» **Provided material**:
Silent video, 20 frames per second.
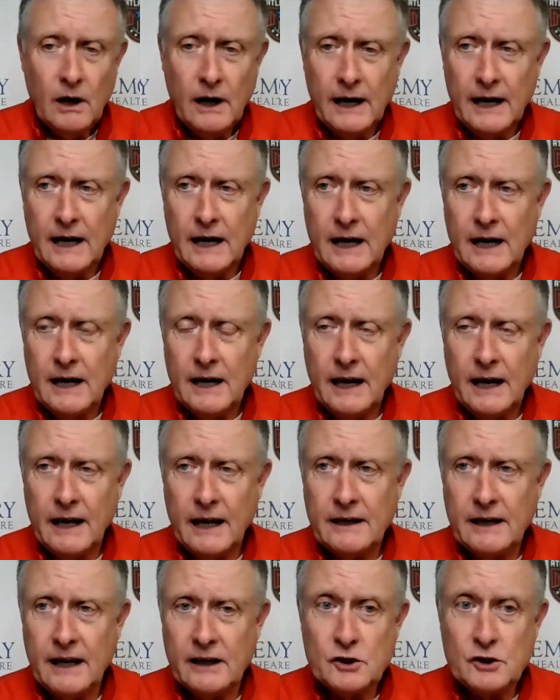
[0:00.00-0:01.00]
Uh,
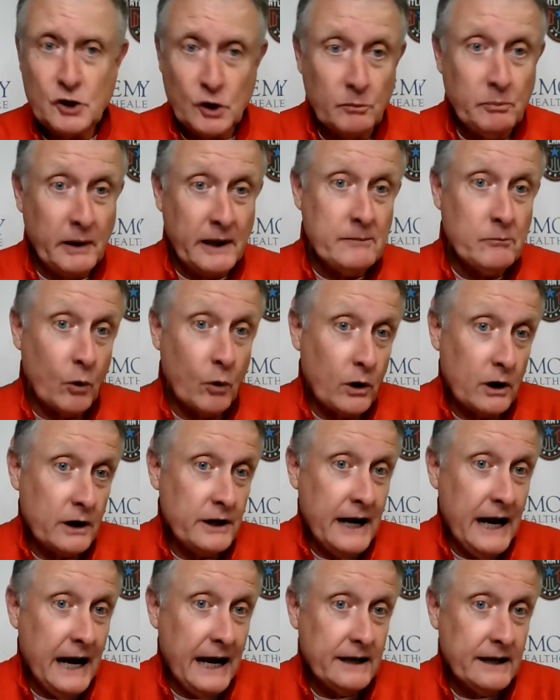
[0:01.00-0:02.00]
and, and she'll play more
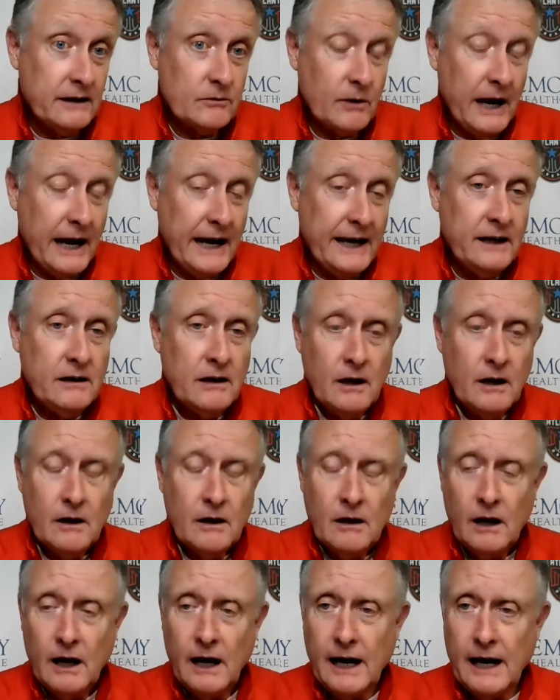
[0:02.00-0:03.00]
tonight, right?
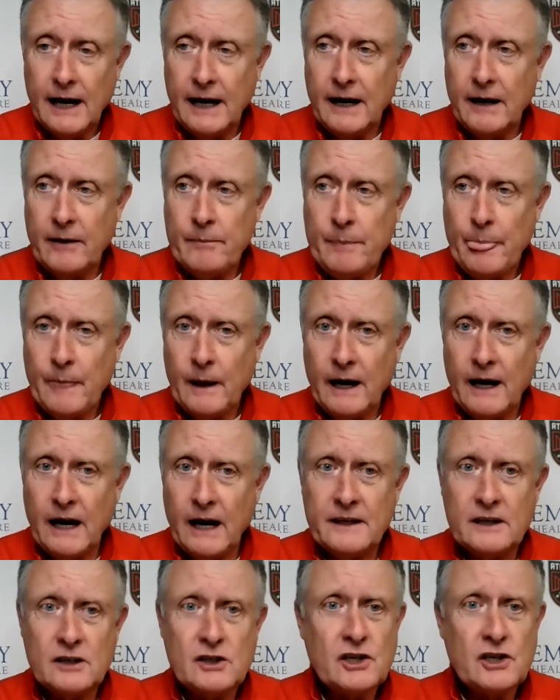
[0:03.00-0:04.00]
Um, I,
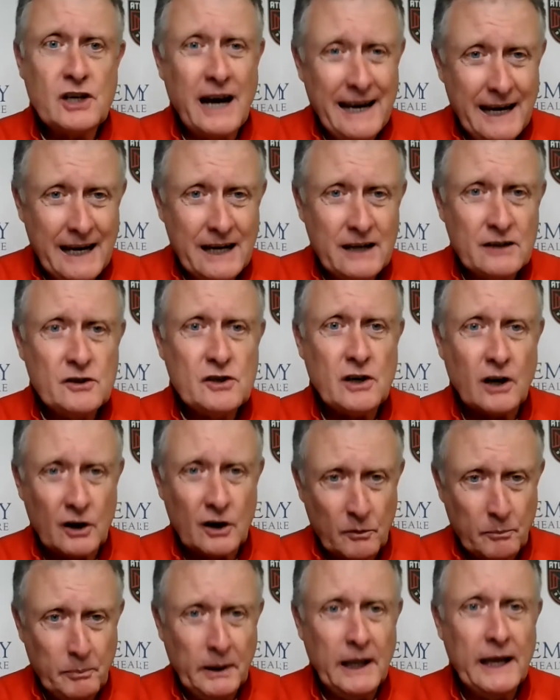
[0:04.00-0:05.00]
I think Cheyenne's
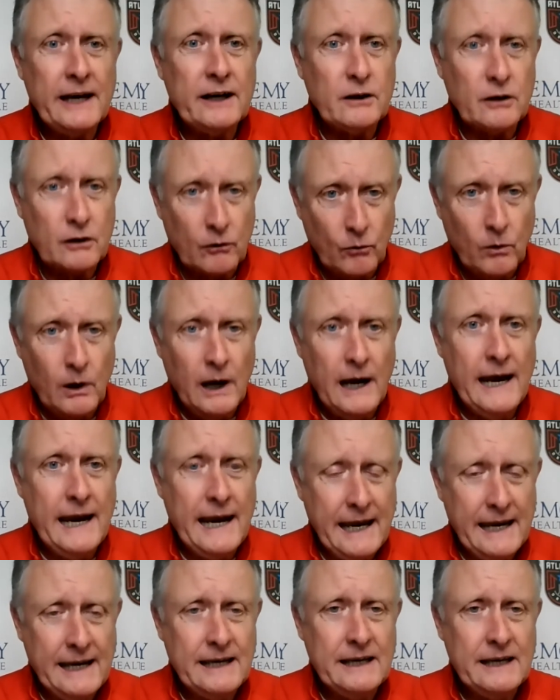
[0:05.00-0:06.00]
starting to play her
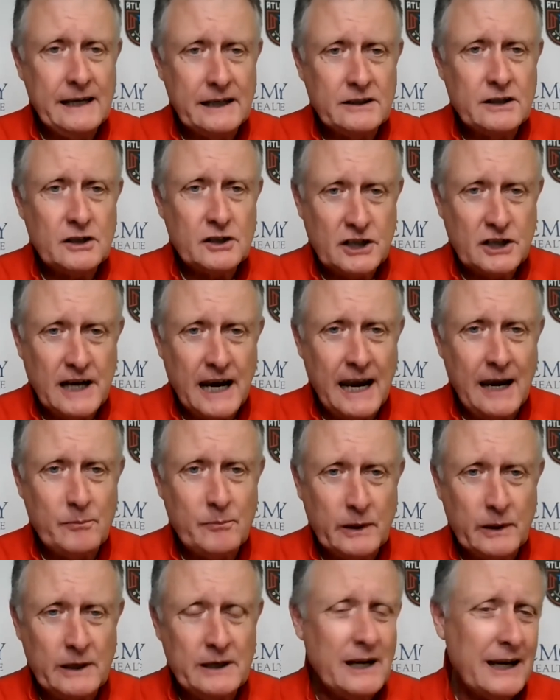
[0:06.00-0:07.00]
way into
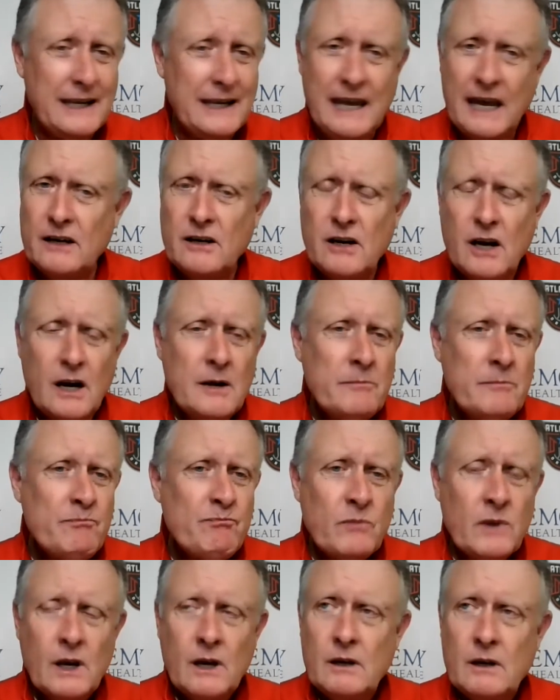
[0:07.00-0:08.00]
shape. And again,
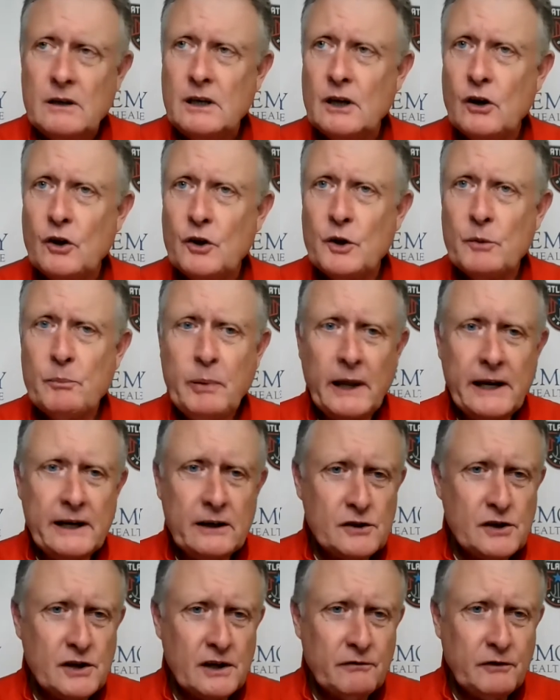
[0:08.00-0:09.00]
you know, the
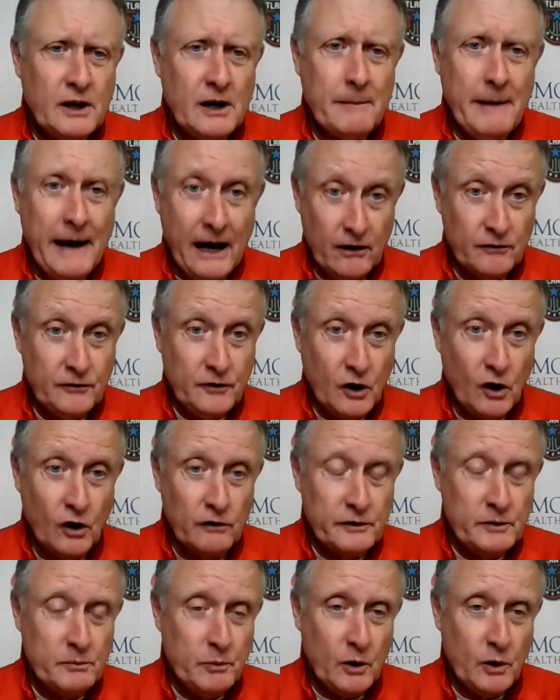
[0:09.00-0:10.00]
players that have come out of
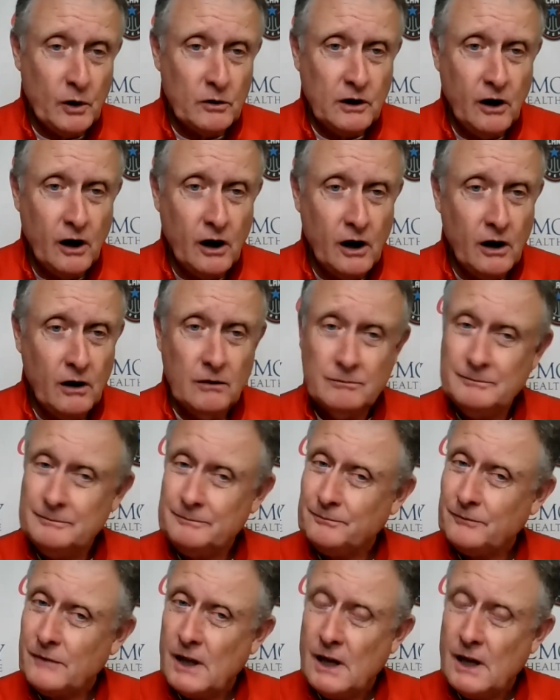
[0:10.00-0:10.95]
COVID protocol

» **To do**:
Your task is an exact transcription of all the data, minus the pictures.

» **Answer for this exercise**:
Silent video, 20 frames per second.
[0:00.00-0:01.00]
Uh,
[0:01.00-0:02.00]
and, and she'll play more
[0:02.00-0:03.00]
tonight, right?
[0:03.00-0:04.00]
Um, I,
[0:04.00-0:05.00]
I think Cheyenne's
[0:05.00-0:06.00]
starting to play her
[0:06.00-0:07.00]
way into
[0:07.00-0:08.00]
shape. And again,
[0:08.00-0:09.00]
you know, the
[0:09.00-0:10.00]
players that have come out of
[0:10.00-0:10.95]
COVID protocol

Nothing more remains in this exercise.